東京工業大学(東工大)は12月9日、直径300mmのシリコンウエハを2µm級に超薄化することに成功し、この厚さにおいてはDRAMの特性が劣化する現象を初めて明らかにしたと発表した。
同成果は、同大学 異種機能集積研究センター 大場隆之 教授と、同大学を中心とした設計・プロセス・装置・材料半導体関連の複数企業および研究機関からなる研究グループ「WOWアライアンス」によるもので、12月6日~9日に米国ワシントンDCにて開催されている国際電子デバイス会議「IEDM 2015」で発表された。
同研究グループは、ウエハを薄化してから積層し、TSVで直接上下チップを接続配線するバンプレスTSV配線を開発している。同方法を用いることでバンプが不要になり、薄化プロセスの限界までウエハを薄くすることができるため、これまでにFRAM、MPU、DRAMに対して、10µm以下の薄化に成功していた。今回、ウエハを薄くできる極限を知るために、先端2ギガビットDRAMが形成された300mmウエハを厚さ775µmから約0.3%の2µmまで薄化した。
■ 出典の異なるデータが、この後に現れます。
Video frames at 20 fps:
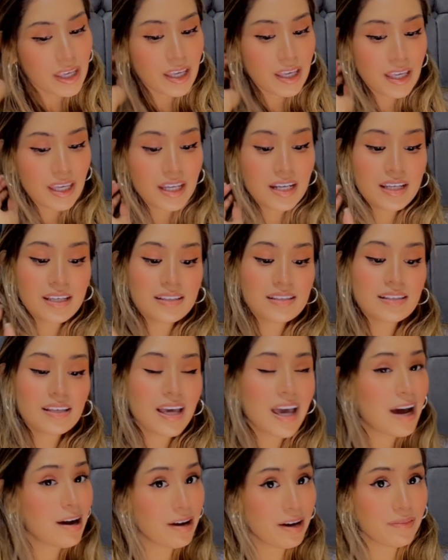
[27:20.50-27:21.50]
It is,
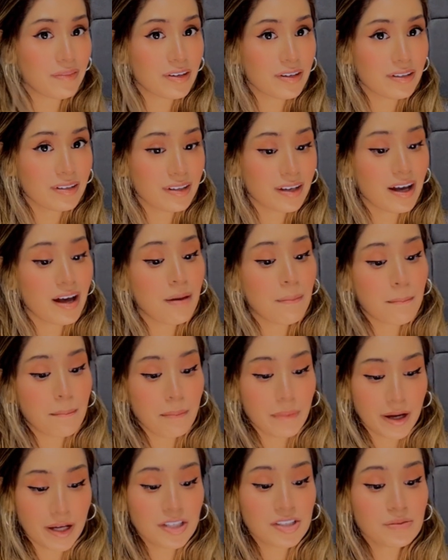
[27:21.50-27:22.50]
however, a
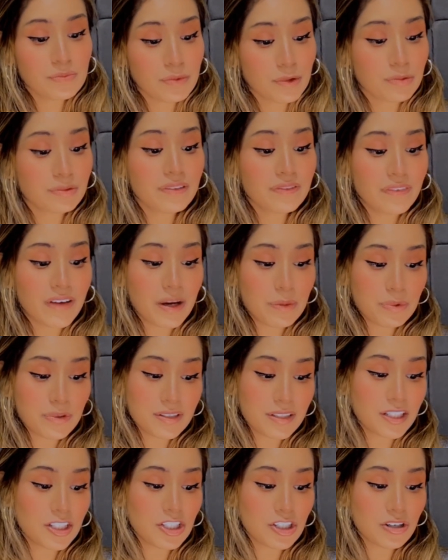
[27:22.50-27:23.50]
much more refined
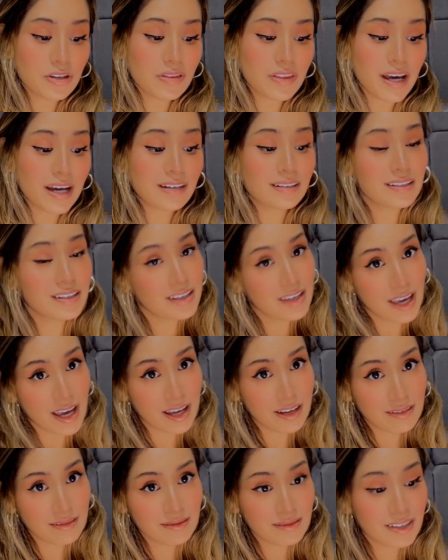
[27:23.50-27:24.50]
procedure that,
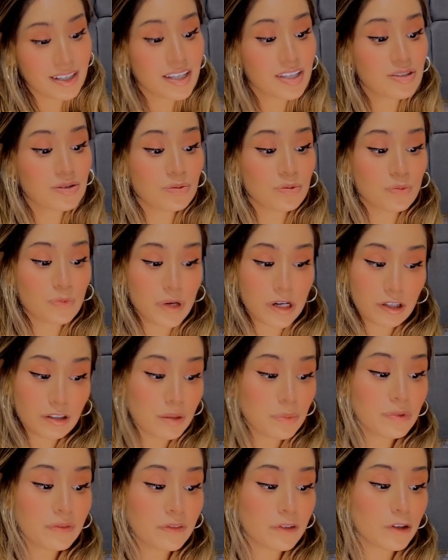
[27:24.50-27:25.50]
again, is rarely
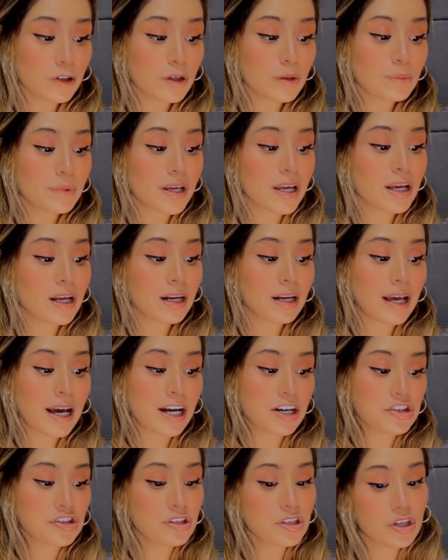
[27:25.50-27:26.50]
performed and
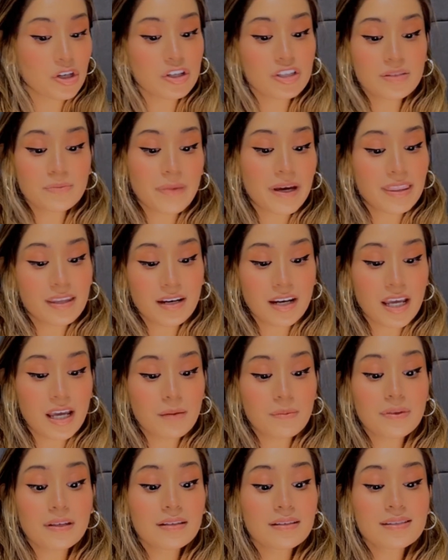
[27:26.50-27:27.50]
actually goes by the
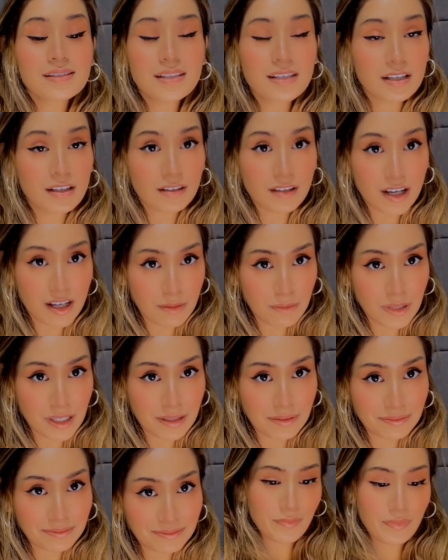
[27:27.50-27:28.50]
name cingulotomy.
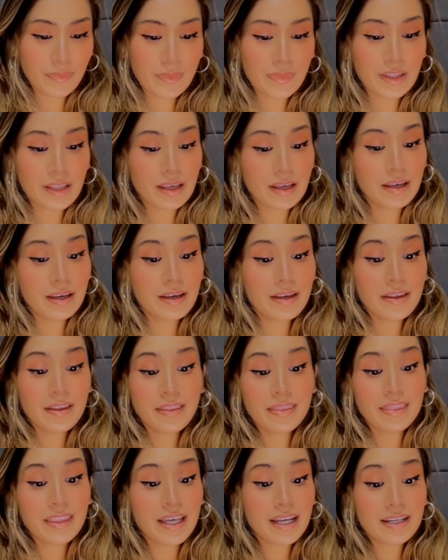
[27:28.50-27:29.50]

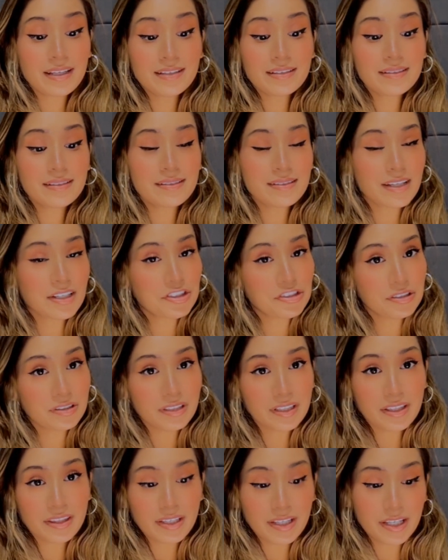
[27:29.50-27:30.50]
That is
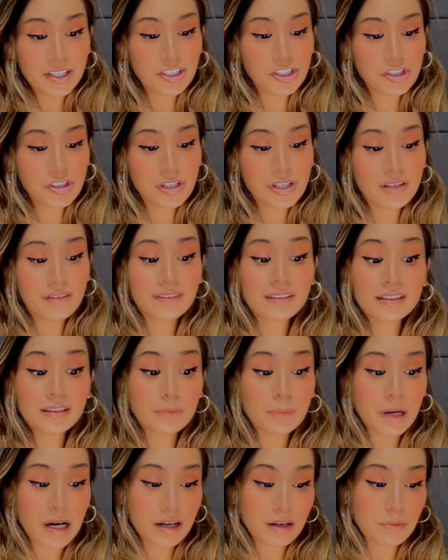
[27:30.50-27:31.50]
essentially the history of the
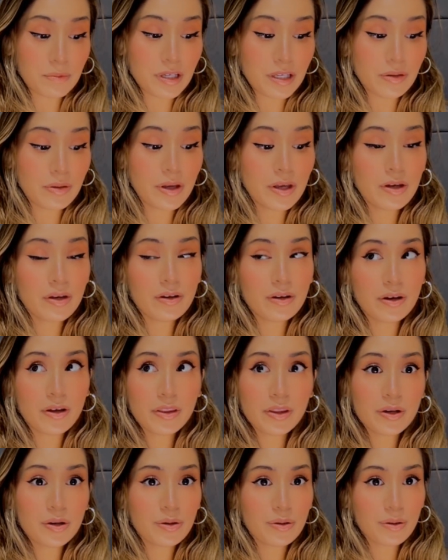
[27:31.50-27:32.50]
lobotomy,
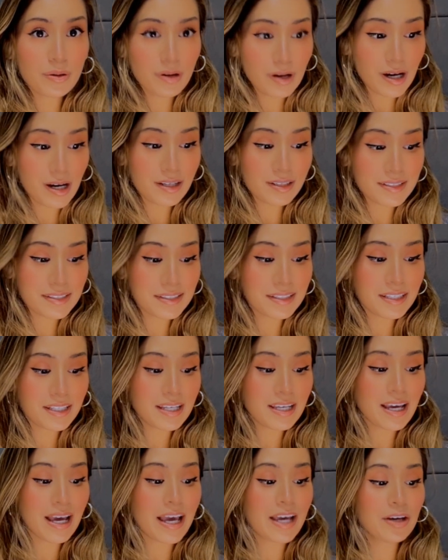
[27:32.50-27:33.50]
although
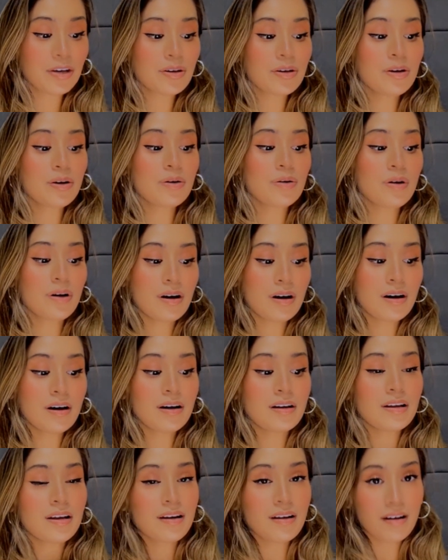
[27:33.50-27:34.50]
honestly, I could go
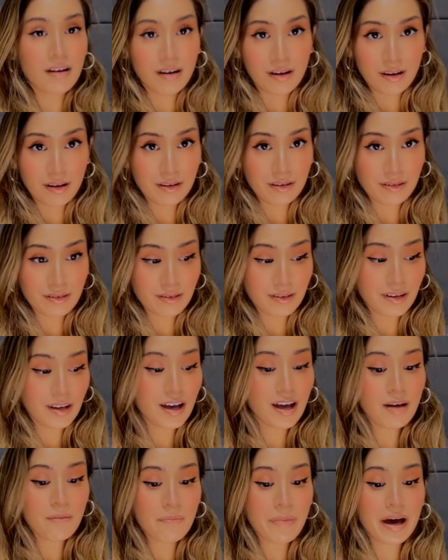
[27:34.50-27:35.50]
on and on
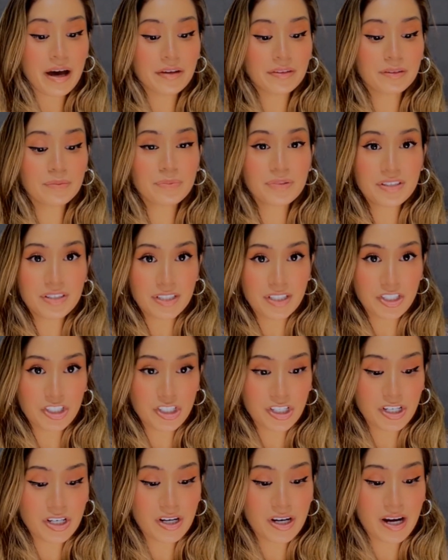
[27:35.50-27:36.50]
about the
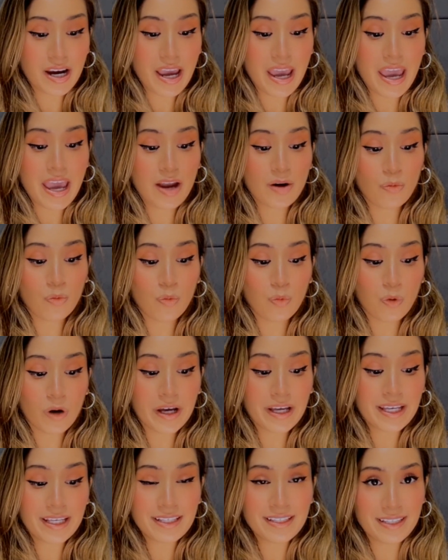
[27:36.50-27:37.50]
procedure and
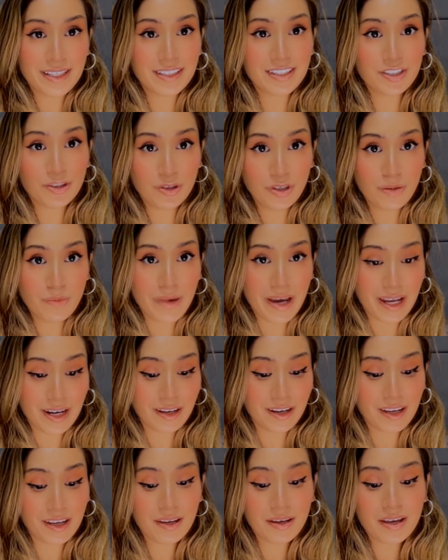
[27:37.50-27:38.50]
what it did to
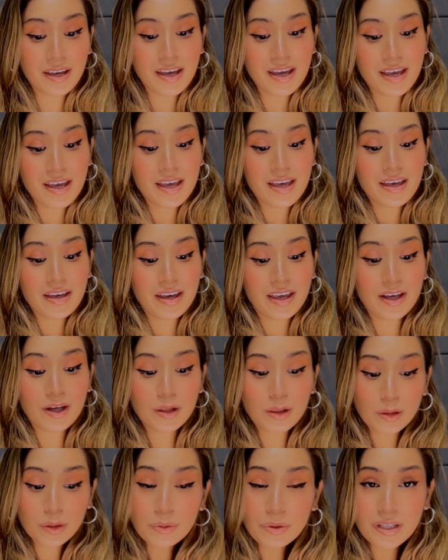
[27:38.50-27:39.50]
humanity,
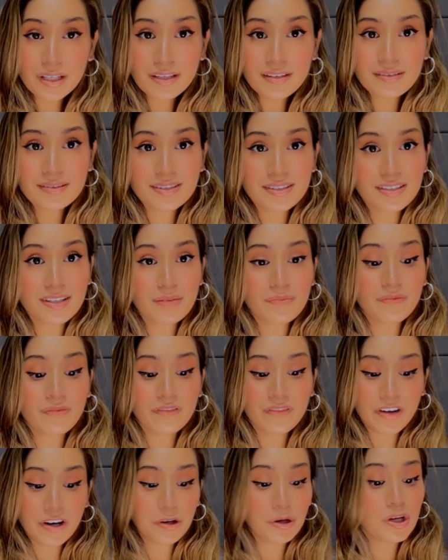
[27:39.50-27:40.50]
including some
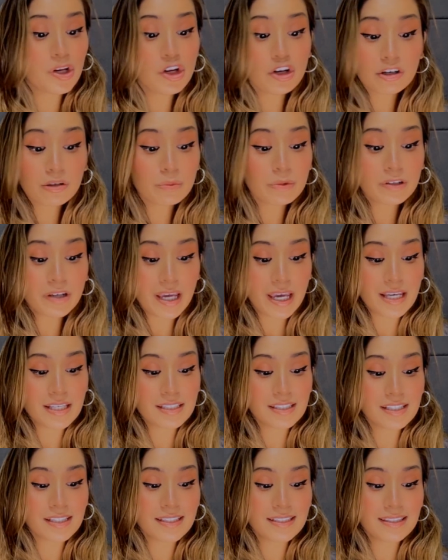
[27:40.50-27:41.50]
very notable
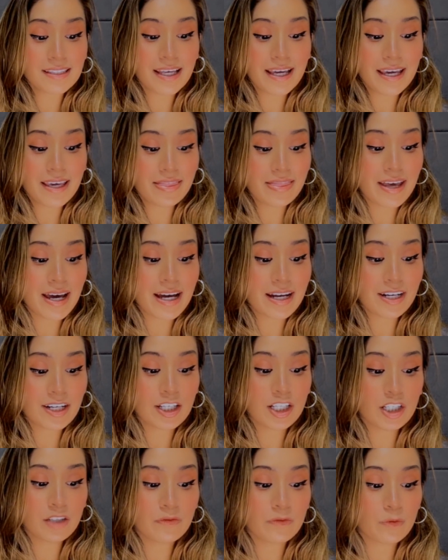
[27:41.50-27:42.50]
cases like that
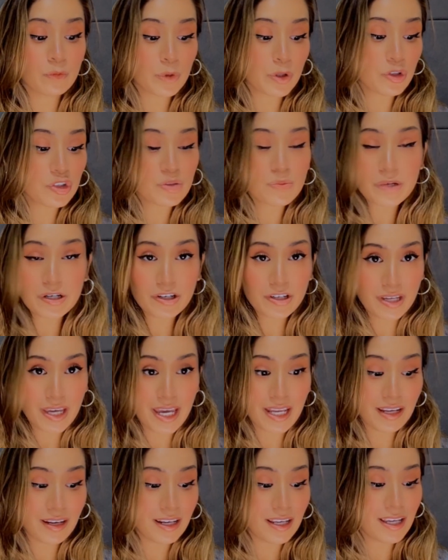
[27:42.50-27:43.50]
of Rosemary
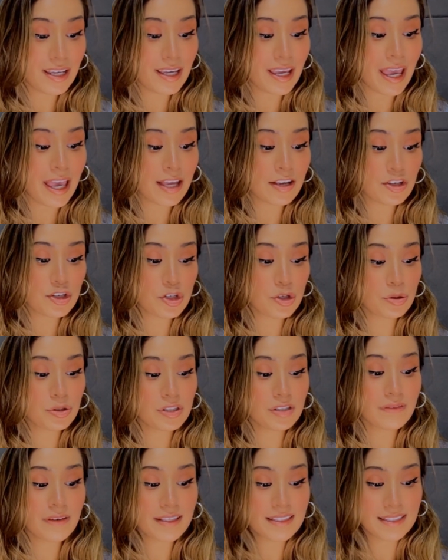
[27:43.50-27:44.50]
Kennedy and
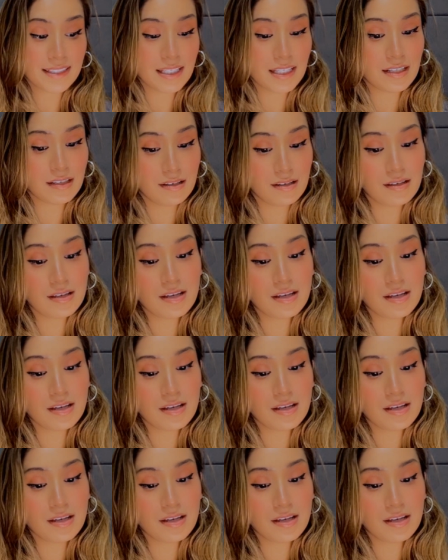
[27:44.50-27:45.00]
Joseph Hasid.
このような薄化を行うことにより、ようやくデバイス特性の劣化が観察され、DRAMの限界厚さが4µm前後にあることを明らかにした。4µmレベルの厚さであれば、薄化前と薄化した後のリフレッシュ時間の累積故障率が変わらないことを確認、薄化による新たな原子欠陥が生じないことを実証している。なお4µmは、DRAMのデバイス層よりも薄く、可視光も透過する厚さだ。
同薄化技術を利用すると、デバイス層を含めても10µm以下となり、この厚さがTSVの長さとなるため、従来のバンプを利用したTSVに比べ約1/10に短縮される。この際、配線性能の指標となる配線抵抗と電気容量の積は1/100に減少。このため4ギガビット、8ギガビット、16ギガビットといったメモリー容量の拡大に合わせて、WOWプロセスを使って4層、8層、16層積層しても、薄化したチップであれば電気的な課題が解消される。薄化チップを64層積層しても全体の厚さは800µm以下に収まり、仮に16ギガビットメモリーを積層すれば、小型ながら1テラビットの大規模メモリーを実現することができる。
ウエハ厚さ4µmでこのようなTSVを利用すれば低周波数でも高帯域が可能となり、ギガビット転送速度当たりのエネルギー効率が向上する。このためビッグデータ向けのサーバーやスマートフォンをはじめ小型携帯端末の消費電力の大幅な削減が期待できるという。